(DATASET ENTRIES)

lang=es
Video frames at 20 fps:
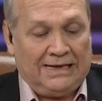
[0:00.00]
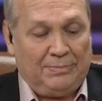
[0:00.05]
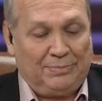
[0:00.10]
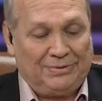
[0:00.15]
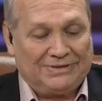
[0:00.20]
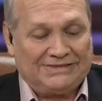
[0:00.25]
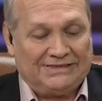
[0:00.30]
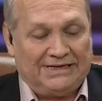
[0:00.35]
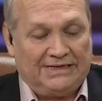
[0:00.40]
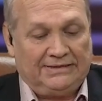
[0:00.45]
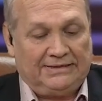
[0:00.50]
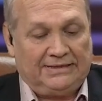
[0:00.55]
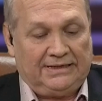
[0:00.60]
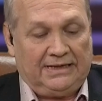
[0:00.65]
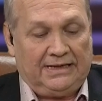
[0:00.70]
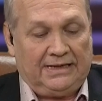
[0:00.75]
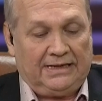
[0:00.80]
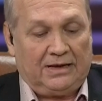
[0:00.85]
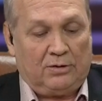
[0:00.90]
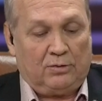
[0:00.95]
y
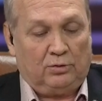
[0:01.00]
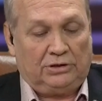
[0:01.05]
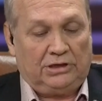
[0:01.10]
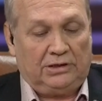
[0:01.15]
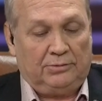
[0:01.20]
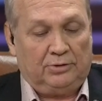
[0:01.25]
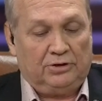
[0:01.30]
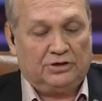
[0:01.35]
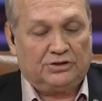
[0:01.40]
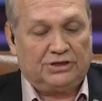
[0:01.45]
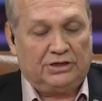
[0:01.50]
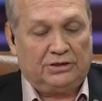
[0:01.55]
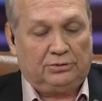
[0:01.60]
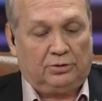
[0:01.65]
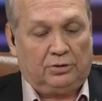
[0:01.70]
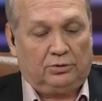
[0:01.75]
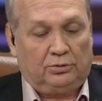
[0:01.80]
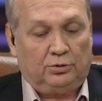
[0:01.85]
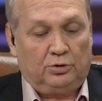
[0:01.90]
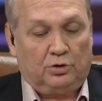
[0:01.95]
presidente ejecutivo del
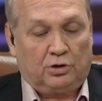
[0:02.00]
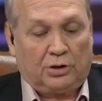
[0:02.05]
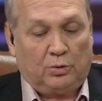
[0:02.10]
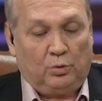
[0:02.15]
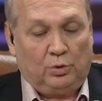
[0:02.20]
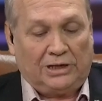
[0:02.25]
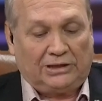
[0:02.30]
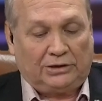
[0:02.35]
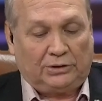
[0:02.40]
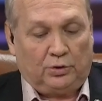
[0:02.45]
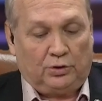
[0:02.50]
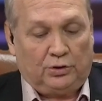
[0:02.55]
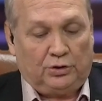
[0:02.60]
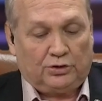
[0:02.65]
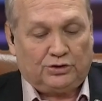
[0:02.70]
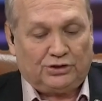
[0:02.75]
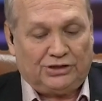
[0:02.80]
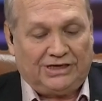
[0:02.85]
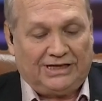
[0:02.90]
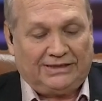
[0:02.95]
Centro de Estudios
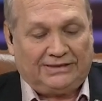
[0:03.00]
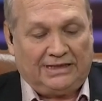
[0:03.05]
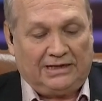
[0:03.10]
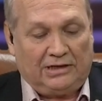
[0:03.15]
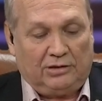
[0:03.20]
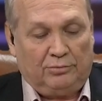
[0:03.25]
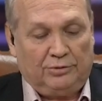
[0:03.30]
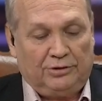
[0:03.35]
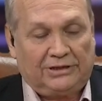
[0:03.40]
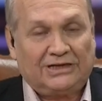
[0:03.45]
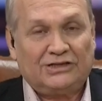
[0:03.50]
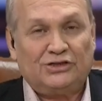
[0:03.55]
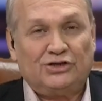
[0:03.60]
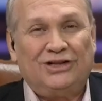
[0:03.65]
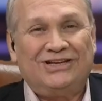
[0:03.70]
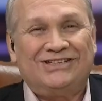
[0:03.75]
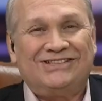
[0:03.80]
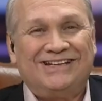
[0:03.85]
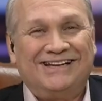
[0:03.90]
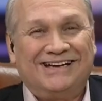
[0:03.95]
Regulatorios y de
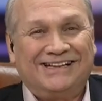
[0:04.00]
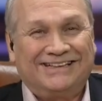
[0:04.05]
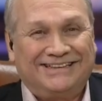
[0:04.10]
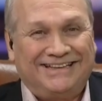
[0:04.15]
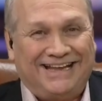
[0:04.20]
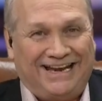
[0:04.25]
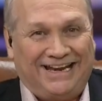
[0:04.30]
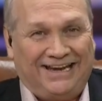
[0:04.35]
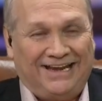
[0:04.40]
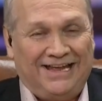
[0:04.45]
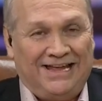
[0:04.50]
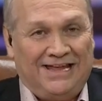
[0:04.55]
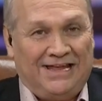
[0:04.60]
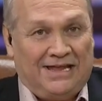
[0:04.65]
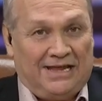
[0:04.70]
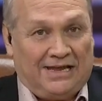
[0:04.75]
Telecomunicaciones CERTAL,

(End DATASET ENTRIES)

● **REQUIREMENT**:
Print the material above exactly, skipping its images.

● **WORKED SOLUTION**:
lang=es
Video frames at 20 fps:
[0:00.00]
[0:00.05]
[0:00.10]
[0:00.15]
[0:00.20]
[0:00.25]
[0:00.30]
[0:00.35]
[0:00.40]
[0:00.45]
[0:00.50]
[0:00.55]
[0:00.60]
[0:00.65]
[0:00.70]
[0:00.75]
[0:00.80]
[0:00.85]
[0:00.90]
[0:00.95]
y
[0:01.00]
[0:01.05]
[0:01.10]
[0:01.15]
[0:01.20]
[0:01.25]
[0:01.30]
[0:01.35]
[0:01.40]
[0:01.45]
[0:01.50]
[0:01.55]
[0:01.60]
[0:01.65]
[0:01.70]
[0:01.75]
[0:01.80]
[0:01.85]
[0:01.90]
[0:01.95]
presidente ejecutivo del
[0:02.00]
[0:02.05]
[0:02.10]
[0:02.15]
[0:02.20]
[0:02.25]
[0:02.30]
[0:02.35]
[0:02.40]
[0:02.45]
[0:02.50]
[0:02.55]
[0:02.60]
[0:02.65]
[0:02.70]
[0:02.75]
[0:02.80]
[0:02.85]
[0:02.90]
[0:02.95]
Centro de Estudios
[0:03.00]
[0:03.05]
[0:03.10]
[0:03.15]
[0:03.20]
[0:03.25]
[0:03.30]
[0:03.35]
[0:03.40]
[0:03.45]
[0:03.50]
[0:03.55]
[0:03.60]
[0:03.65]
[0:03.70]
[0:03.75]
[0:03.80]
[0:03.85]
[0:03.90]
[0:03.95]
Regulatorios y de
[0:04.00]
[0:04.05]
[0:04.10]
[0:04.15]
[0:04.20]
[0:04.25]
[0:04.30]
[0:04.35]
[0:04.40]
[0:04.45]
[0:04.50]
[0:04.55]
[0:04.60]
[0:04.65]
[0:04.70]
[0:04.75]
Telecomunicaciones CERTAL,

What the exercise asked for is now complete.